This project, undertaken in partnership with UNICEF, explored the main ethical challenges, and corresponding mitigation strategies, in relation to involving children with disabilities in evidence generation.
Children with disabilities are defined as individuals under 18 years of age who have long-term physical, mental, intellectual or sensory impairments that, in conjunction with various barriers, may hinder their full and effective participation in society on an equal basis with others. Evidence generation activities are defined as research, evaluation, data collection and analysis.
The project produced a number of resources designed to equip the reader with an understanding of some of the key ethical issues, as articulated in the literature, involved in engaging children with disabilities in evidence generation activities.
Involving children with disabilities in evidence generation raises various issues and dilemmas over and above those usually considered for children in general. There is a tendency for children with disabilities to be deliberately or accidentally excluded from evidence generation. Processes of information giving, consent or assent, and methodologies for data collection may be insufficiently adapted to be deemed truly disability inclusive. Additionally, many negative assumptions are made about the capacity of children with disabilities to participate in generating data, and the possibility and value of including them throughout the evidence generation process is not well understood.

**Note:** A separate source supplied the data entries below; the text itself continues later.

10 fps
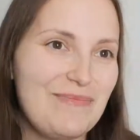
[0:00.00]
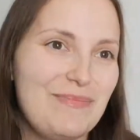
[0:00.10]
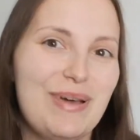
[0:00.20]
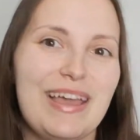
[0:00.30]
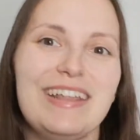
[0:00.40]

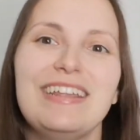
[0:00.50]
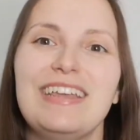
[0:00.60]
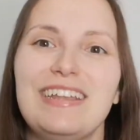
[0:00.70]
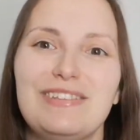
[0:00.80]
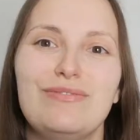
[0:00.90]
But
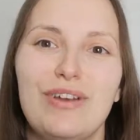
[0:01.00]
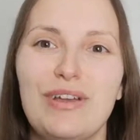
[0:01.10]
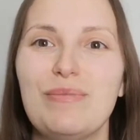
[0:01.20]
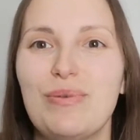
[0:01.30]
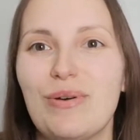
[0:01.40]
it is
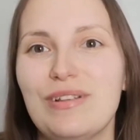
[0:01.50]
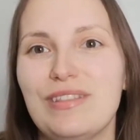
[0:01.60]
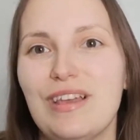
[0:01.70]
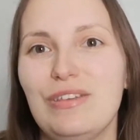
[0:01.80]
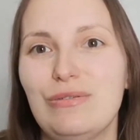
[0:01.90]
very
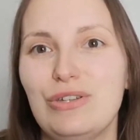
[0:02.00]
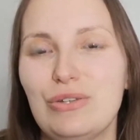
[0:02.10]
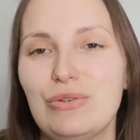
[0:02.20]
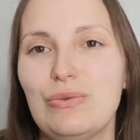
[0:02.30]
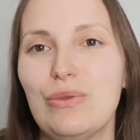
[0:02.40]
important that you
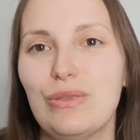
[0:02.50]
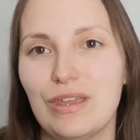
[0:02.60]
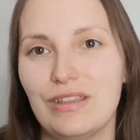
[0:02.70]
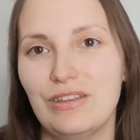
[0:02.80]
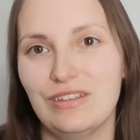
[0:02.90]
do
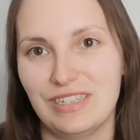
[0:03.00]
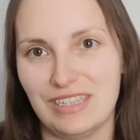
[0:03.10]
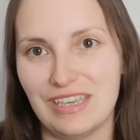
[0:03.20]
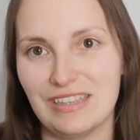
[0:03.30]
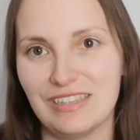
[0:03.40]
thin the
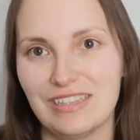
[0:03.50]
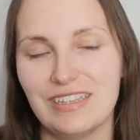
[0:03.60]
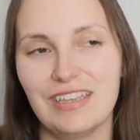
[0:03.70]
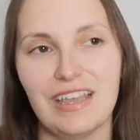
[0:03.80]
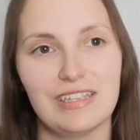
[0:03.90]
seeds
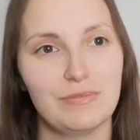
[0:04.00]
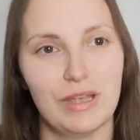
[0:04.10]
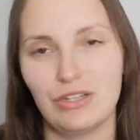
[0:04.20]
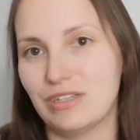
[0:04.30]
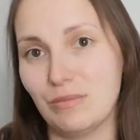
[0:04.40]
as
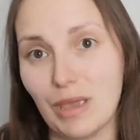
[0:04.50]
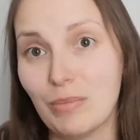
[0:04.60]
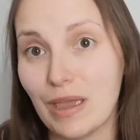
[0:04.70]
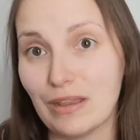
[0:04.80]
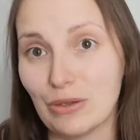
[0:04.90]
much as it may
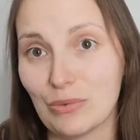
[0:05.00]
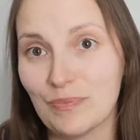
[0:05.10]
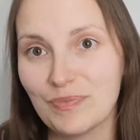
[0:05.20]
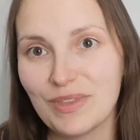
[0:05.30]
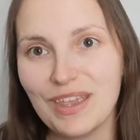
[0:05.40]
pain you.
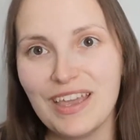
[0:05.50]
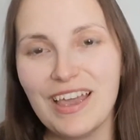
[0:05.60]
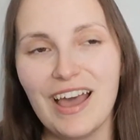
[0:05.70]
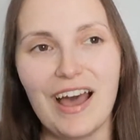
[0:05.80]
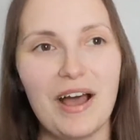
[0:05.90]

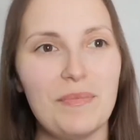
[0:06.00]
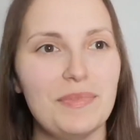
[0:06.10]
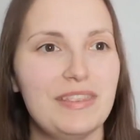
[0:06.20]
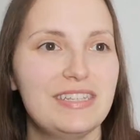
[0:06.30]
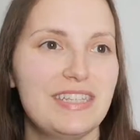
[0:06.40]

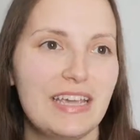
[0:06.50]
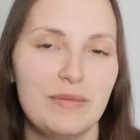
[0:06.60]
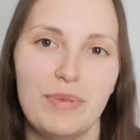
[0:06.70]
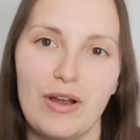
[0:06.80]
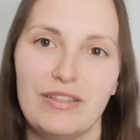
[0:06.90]
The
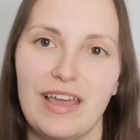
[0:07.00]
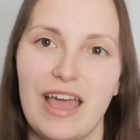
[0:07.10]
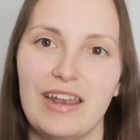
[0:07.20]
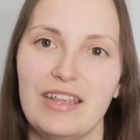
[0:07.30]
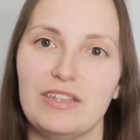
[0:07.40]
second part of
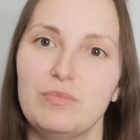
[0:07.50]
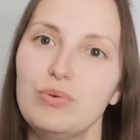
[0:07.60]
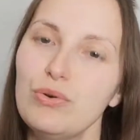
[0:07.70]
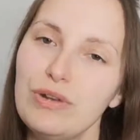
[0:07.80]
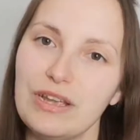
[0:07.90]
that is
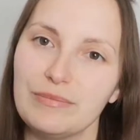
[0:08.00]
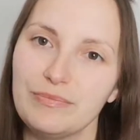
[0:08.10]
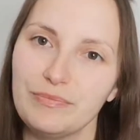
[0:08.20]
pruning.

The resources produced through this project provide an overview of the key issues drawn from the literature reviewed and suggest established and potential mitigation strategies that could improve ethical practices when involving children with disabilities in evidence generation activities. More evidence generation activities with this group of children are urgently needed, and it is important that conventional and existing ethical practices used with children are further developed to embrace disability inclusion. This will encourage the realization of children’s right to participate and be heard, and ensure that policy and practice are informed by the perspectives and concerns of children with disabilities. Importantly, this approach can support a wider agenda for the greater inclusion in society of children with disabilities.
The overall objective of this project was to encourage the inclusion of children with disabilities in future evidence generation activities while also taking into account relevant ethical considerations and mitigation strategies to ensure that these children are respected and protected throughout the process.